The majority of atonement theories state how Jesus died in the place of sinful humans, thus saving humankind from undergoing a similar or worse fate. This essay will focus on primarily analyzing the possible implications of Jesus’ surrogate like nature in the context of African American women’s own surrogate roles through a feminist gender lens and as a result, salvation. Specifically, Williams articulates on paragraph two in page two how African American women have had a long history of oppression and as result, were forced into different kinds of surrogate roles, coerced and voluntary. As an example, she refers to a popular coerced surrogate role of “mammies” that fed into the stereotype of black women “being nurturers, asexual, religious, overweight, and self-sacrificing”. It can safely be said that surrogates is dehumanizing; it strips away the liberty to choose, so black women were deprived of self-autonomy, a product of racist systematic oppression.
As a result, I can agree with Williams on how the notion of Jesus dying on the cross in our place as a surrogate can be troublesome for African American women (or anyone) trying to make sense of the death of Christ as something positive and liberating, since there is nothing positive about the notion of an innocent person being forced to die; neither is it liberating.
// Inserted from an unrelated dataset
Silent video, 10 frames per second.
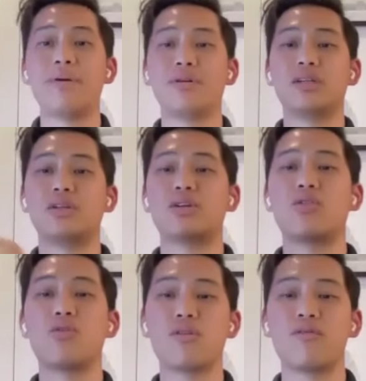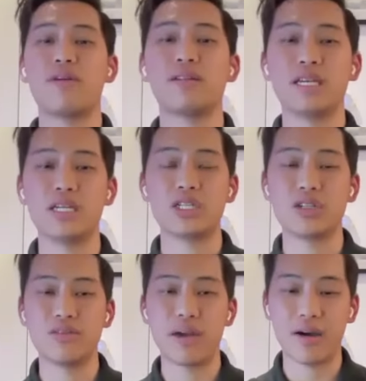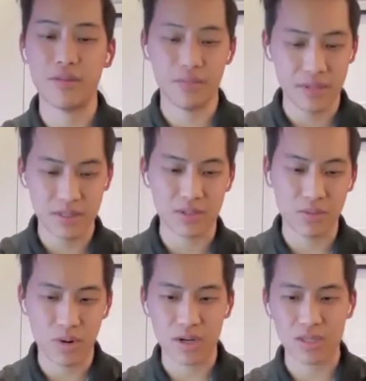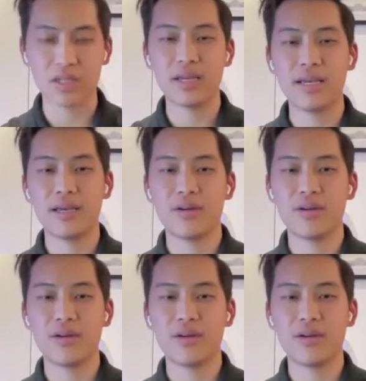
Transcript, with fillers: building your core foundation of how the business works,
This notion makes surrogacy sound like something sanctified instead of calling it for what it is, a structure of oppression. But that fact isn't so shocking considering how atonement theologies are reflective of the time period, and such notions are in accordance with the prevalent Patriarchy of the time which is still present today. If we are to reference the theme of patriarchal values and their role in theology inside the context of Black women surrogacy, I believe one can make the argument of how Jesus sort of played the role of a “mammy”, and in a way, played the role of a feminist that brought on salvation for humanity. If we are to look at it from a discerning feminist perspective, one of the reasons black women were made to undertake the surrogate role of “mammies” is because it follows the Patriarchal guidelines of women’s duty to nurture, take care of the household, clean, do anything that is stereotypically associated with being feminine; a woman’s duty.
William states how “coerced roles involving black women were in the areas of nurturance, field labor, and sexuality”. If one is to agree with William’s claims that she makes at the end of her essay of Jesus, rather than coming as something like a sacrificial lamb for Human’s sins, but instead coming “for life, to show humans a perfect vision of ministerial relation that humans had forgotten long ago”, in a way, one can argue that Jesus in this context defied patriarchal notions of gender. A mammy’s role in the field of a household was to educate and play the role of a mother for slave owners’ children. In the power hierarchy in patriarchy, slave owners are at the top, and mammies were “empowered (but not autonomous) house slaves who were given considerable authority by their owners” whilst always subject to the control of slave owners. If we are to follow this logic, in parallel terms, one could compare God as the one holding supreme power like the slave owners and Jesus Christ as the “empowered” but not autonomous being (mammy) who came to serve as a role model for humans (the children) under God’s will. Also, mammies “managed the big and mixed household” ... all applications were to go through them”. This is basically saying how mammies were the mediums between the high class of slave owners and then the lower classes of lower tasked slaves; sort of how Jesus serves as the medium connecting us lowly humans to God, there to make amends and fixed troubled relations between God and humans. This is connected to William’s interpretation of black motherhood. Black women sacrificed their bodies and maternal connections as their mothering became work due to their surrogate roles (through biological or white children).
So in a way, Jesus, in his role of a “mammy”/ mother figure, defies gender norms since his actions (self-sacrifice) and making human connections are associated with female expectations of motherhood. As maternal figures do, they work to teach those in their care to be good (humankind in the case of Jesus).